- **EXERCISE BRIEF**
Return only the lines below starting at the line containing "[00:00:01.83]" and ending at the line containing "Lip reading: you're", both included, exactly as they are and with no pictures.

- **PROVIDED INFORMATION**
BEGIN

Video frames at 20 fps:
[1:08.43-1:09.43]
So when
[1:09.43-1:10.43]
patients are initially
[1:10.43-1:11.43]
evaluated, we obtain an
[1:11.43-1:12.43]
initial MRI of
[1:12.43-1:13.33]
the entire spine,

END
BEGIN

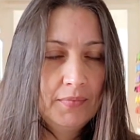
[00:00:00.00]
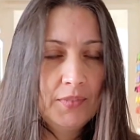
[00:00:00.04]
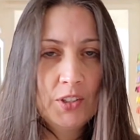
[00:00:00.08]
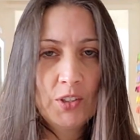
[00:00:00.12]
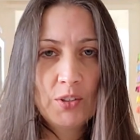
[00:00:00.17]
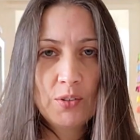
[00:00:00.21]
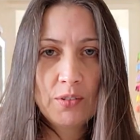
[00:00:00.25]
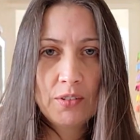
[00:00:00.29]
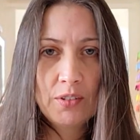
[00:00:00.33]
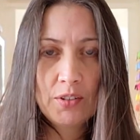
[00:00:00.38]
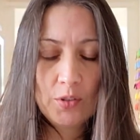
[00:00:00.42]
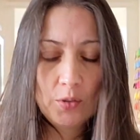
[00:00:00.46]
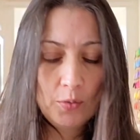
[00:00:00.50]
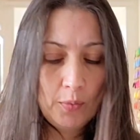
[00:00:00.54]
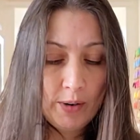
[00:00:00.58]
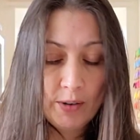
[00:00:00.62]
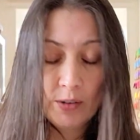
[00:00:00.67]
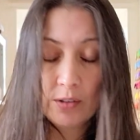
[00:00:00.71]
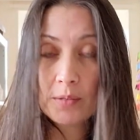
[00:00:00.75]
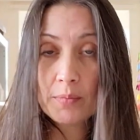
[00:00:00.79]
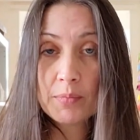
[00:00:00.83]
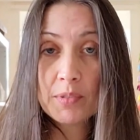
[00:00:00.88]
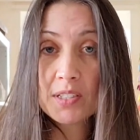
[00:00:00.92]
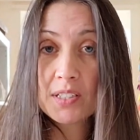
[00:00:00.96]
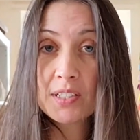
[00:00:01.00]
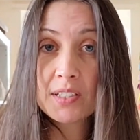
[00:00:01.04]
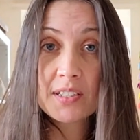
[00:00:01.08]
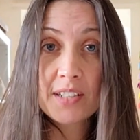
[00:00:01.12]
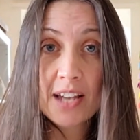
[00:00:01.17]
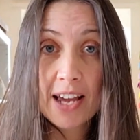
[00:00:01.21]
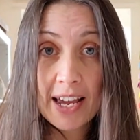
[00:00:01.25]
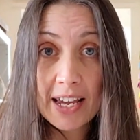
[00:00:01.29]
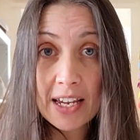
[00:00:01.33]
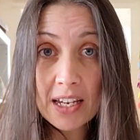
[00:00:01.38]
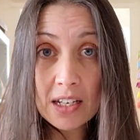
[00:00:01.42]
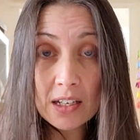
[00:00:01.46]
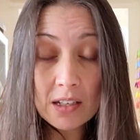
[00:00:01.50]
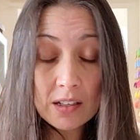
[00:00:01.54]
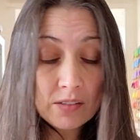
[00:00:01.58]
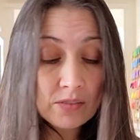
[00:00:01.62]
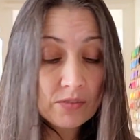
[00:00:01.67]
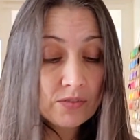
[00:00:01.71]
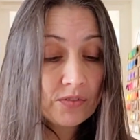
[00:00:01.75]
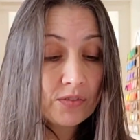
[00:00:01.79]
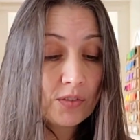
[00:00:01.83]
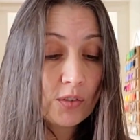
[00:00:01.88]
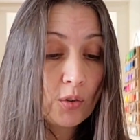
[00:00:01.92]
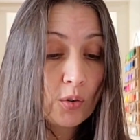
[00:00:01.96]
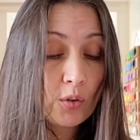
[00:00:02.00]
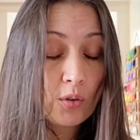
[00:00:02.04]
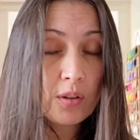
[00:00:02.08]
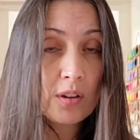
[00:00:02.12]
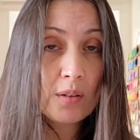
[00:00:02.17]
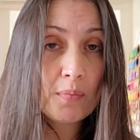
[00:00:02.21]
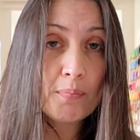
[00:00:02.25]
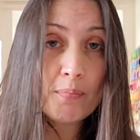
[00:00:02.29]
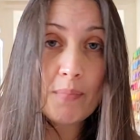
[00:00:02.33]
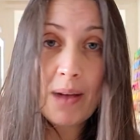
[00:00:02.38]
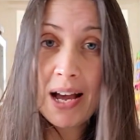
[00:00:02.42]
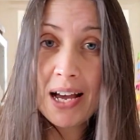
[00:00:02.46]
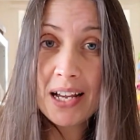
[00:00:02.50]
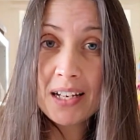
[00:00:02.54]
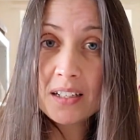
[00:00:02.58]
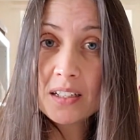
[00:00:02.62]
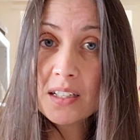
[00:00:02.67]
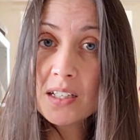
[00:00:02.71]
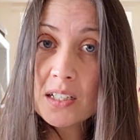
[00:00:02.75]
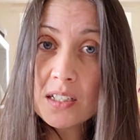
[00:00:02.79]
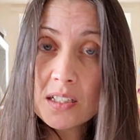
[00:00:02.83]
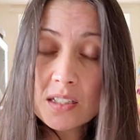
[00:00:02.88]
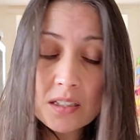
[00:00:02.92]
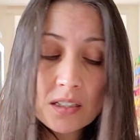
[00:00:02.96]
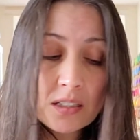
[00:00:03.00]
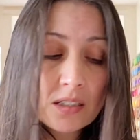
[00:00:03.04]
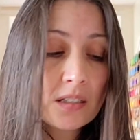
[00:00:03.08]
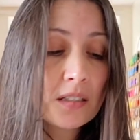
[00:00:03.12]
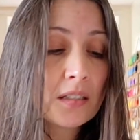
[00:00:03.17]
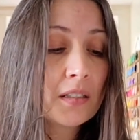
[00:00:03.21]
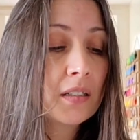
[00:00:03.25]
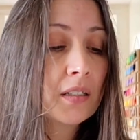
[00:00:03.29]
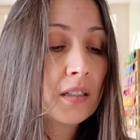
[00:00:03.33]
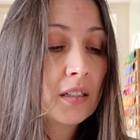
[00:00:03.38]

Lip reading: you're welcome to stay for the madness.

END
BEGIN

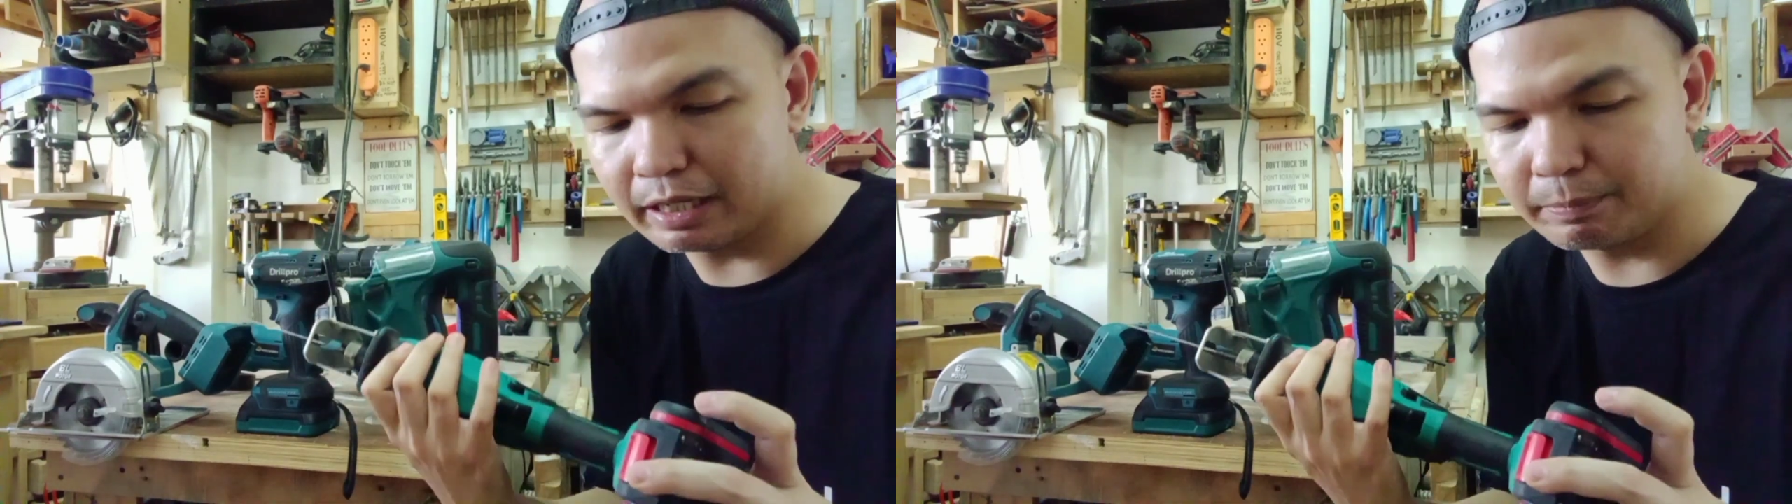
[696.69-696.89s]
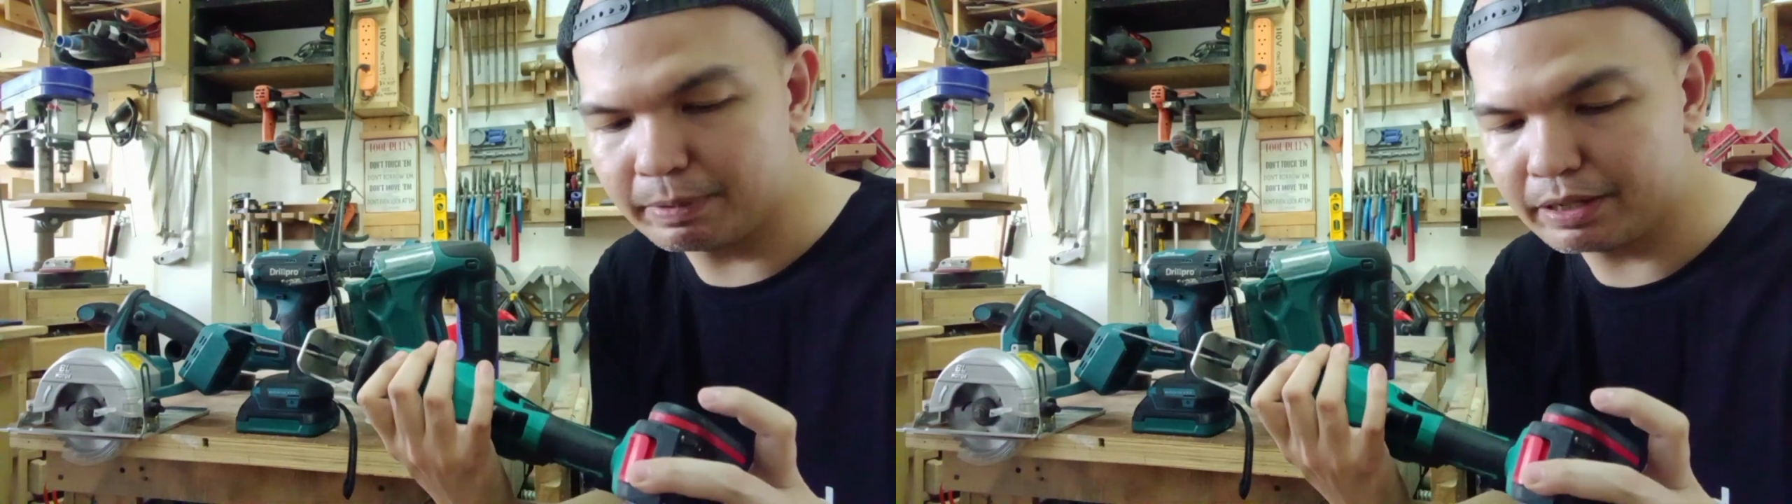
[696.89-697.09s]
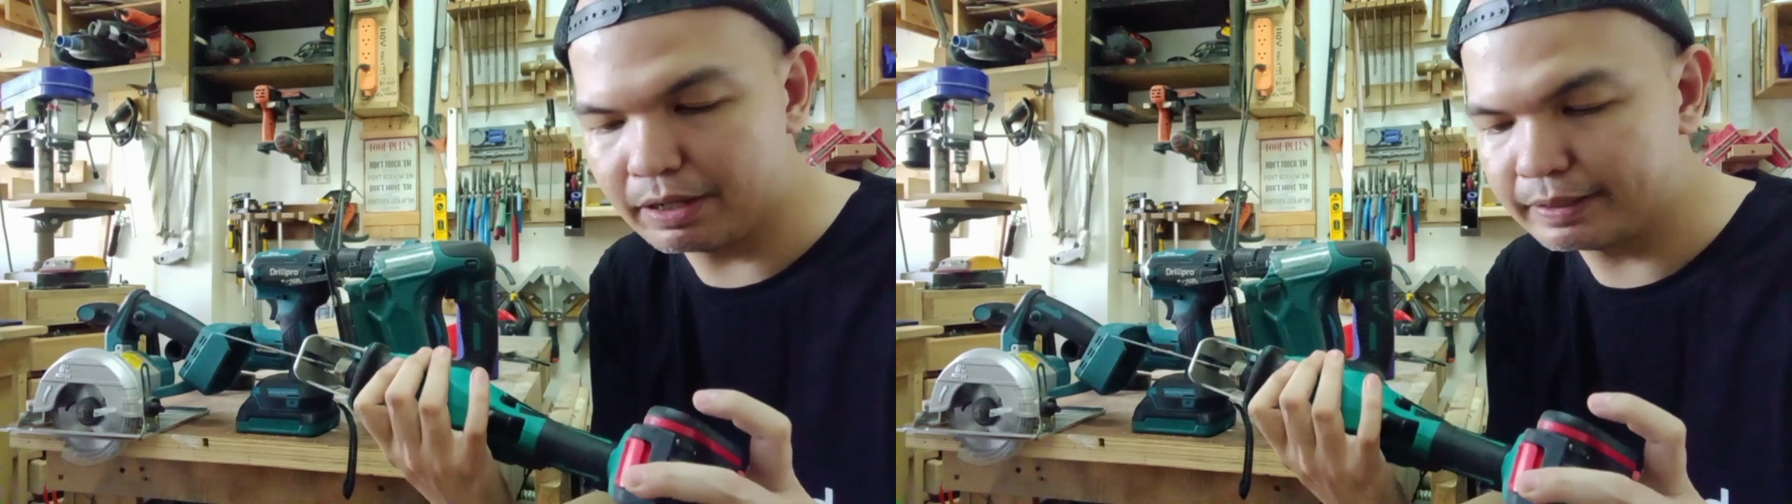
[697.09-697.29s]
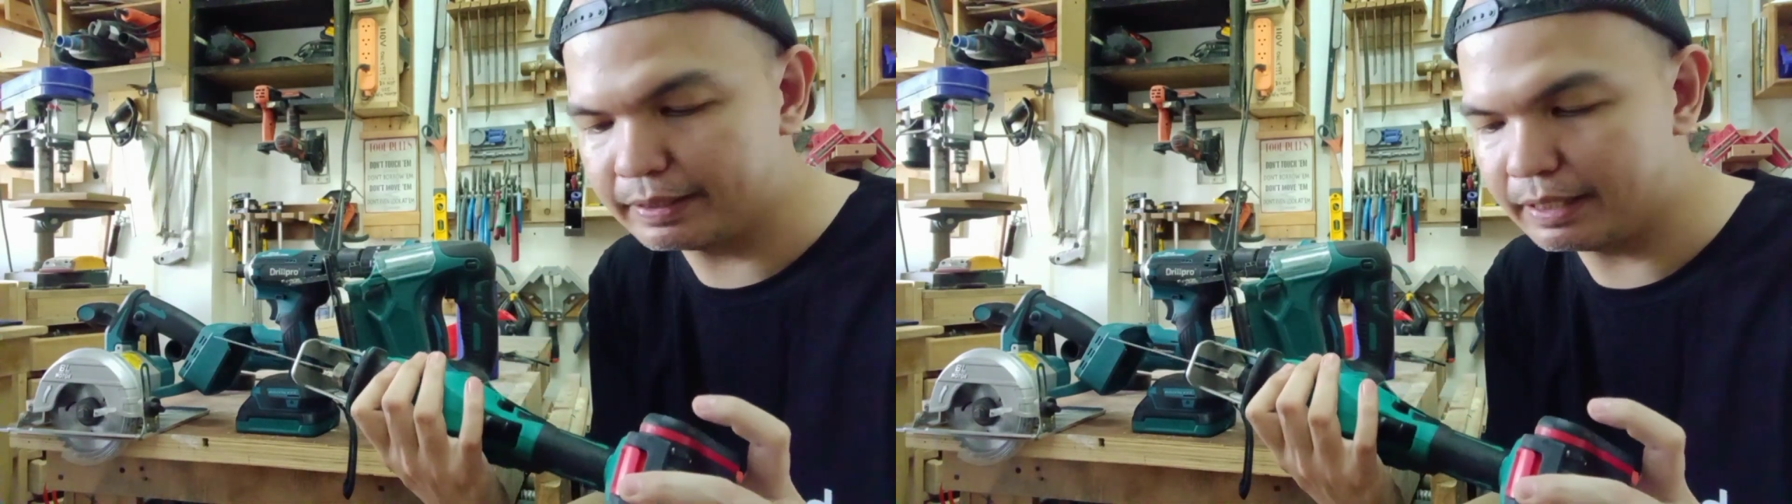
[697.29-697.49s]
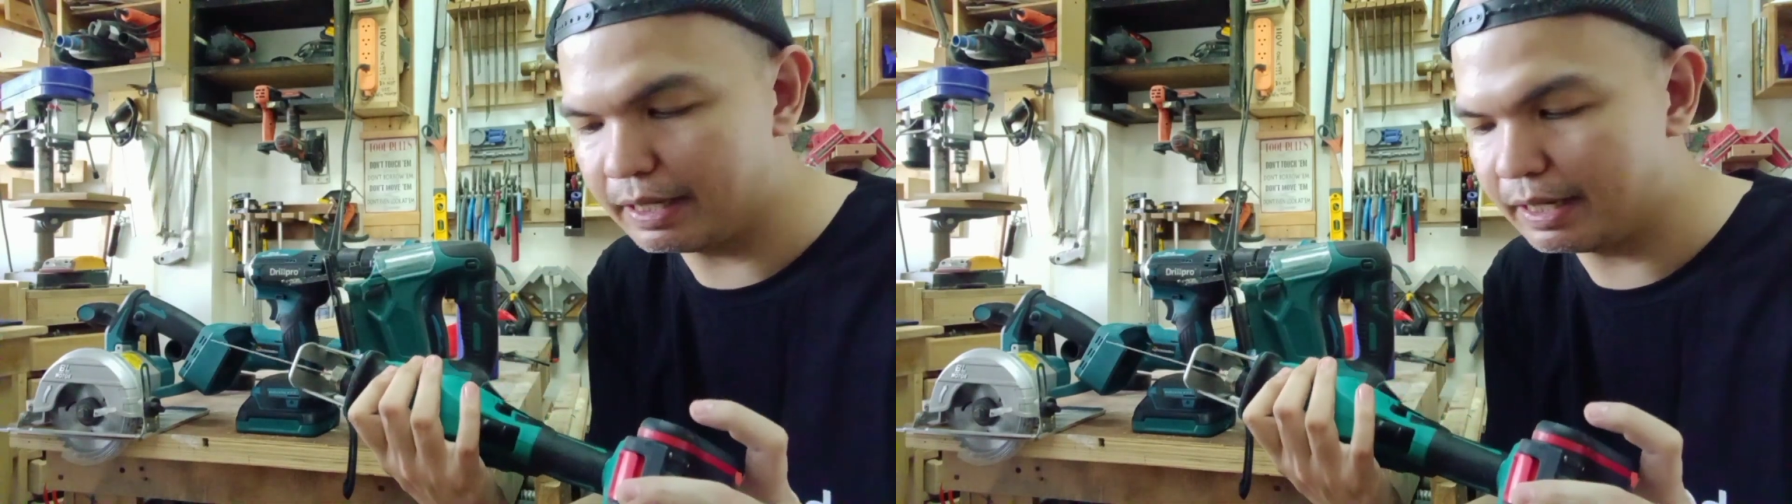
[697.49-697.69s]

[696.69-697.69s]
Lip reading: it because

END

- **WRITTEN REPLY**
[00:00:01.83]
[00:00:01.88]
[00:00:01.92]
[00:00:01.96]
[00:00:02.00]
[00:00:02.04]
[00:00:02.08]
[00:00:02.12]
[00:00:02.17]
[00:00:02.21]
[00:00:02.25]
[00:00:02.29]
[00:00:02.33]
[00:00:02.38]
[00:00:02.42]
[00:00:02.46]
[00:00:02.50]
[00:00:02.54]
[00:00:02.58]
[00:00:02.62]
[00:00:02.67]
[00:00:02.71]
[00:00:02.75]
[00:00:02.79]
[00:00:02.83]
[00:00:02.88]
[00:00:02.92]
[00:00:02.96]
[00:00:03.00]
[00:00:03.04]
[00:00:03.08]
[00:00:03.12]
[00:00:03.17]
[00:00:03.21]
[00:00:03.25]
[00:00:03.29]
[00:00:03.33]
[00:00:03.38]

Lip reading: you're welcome to stay for the madness.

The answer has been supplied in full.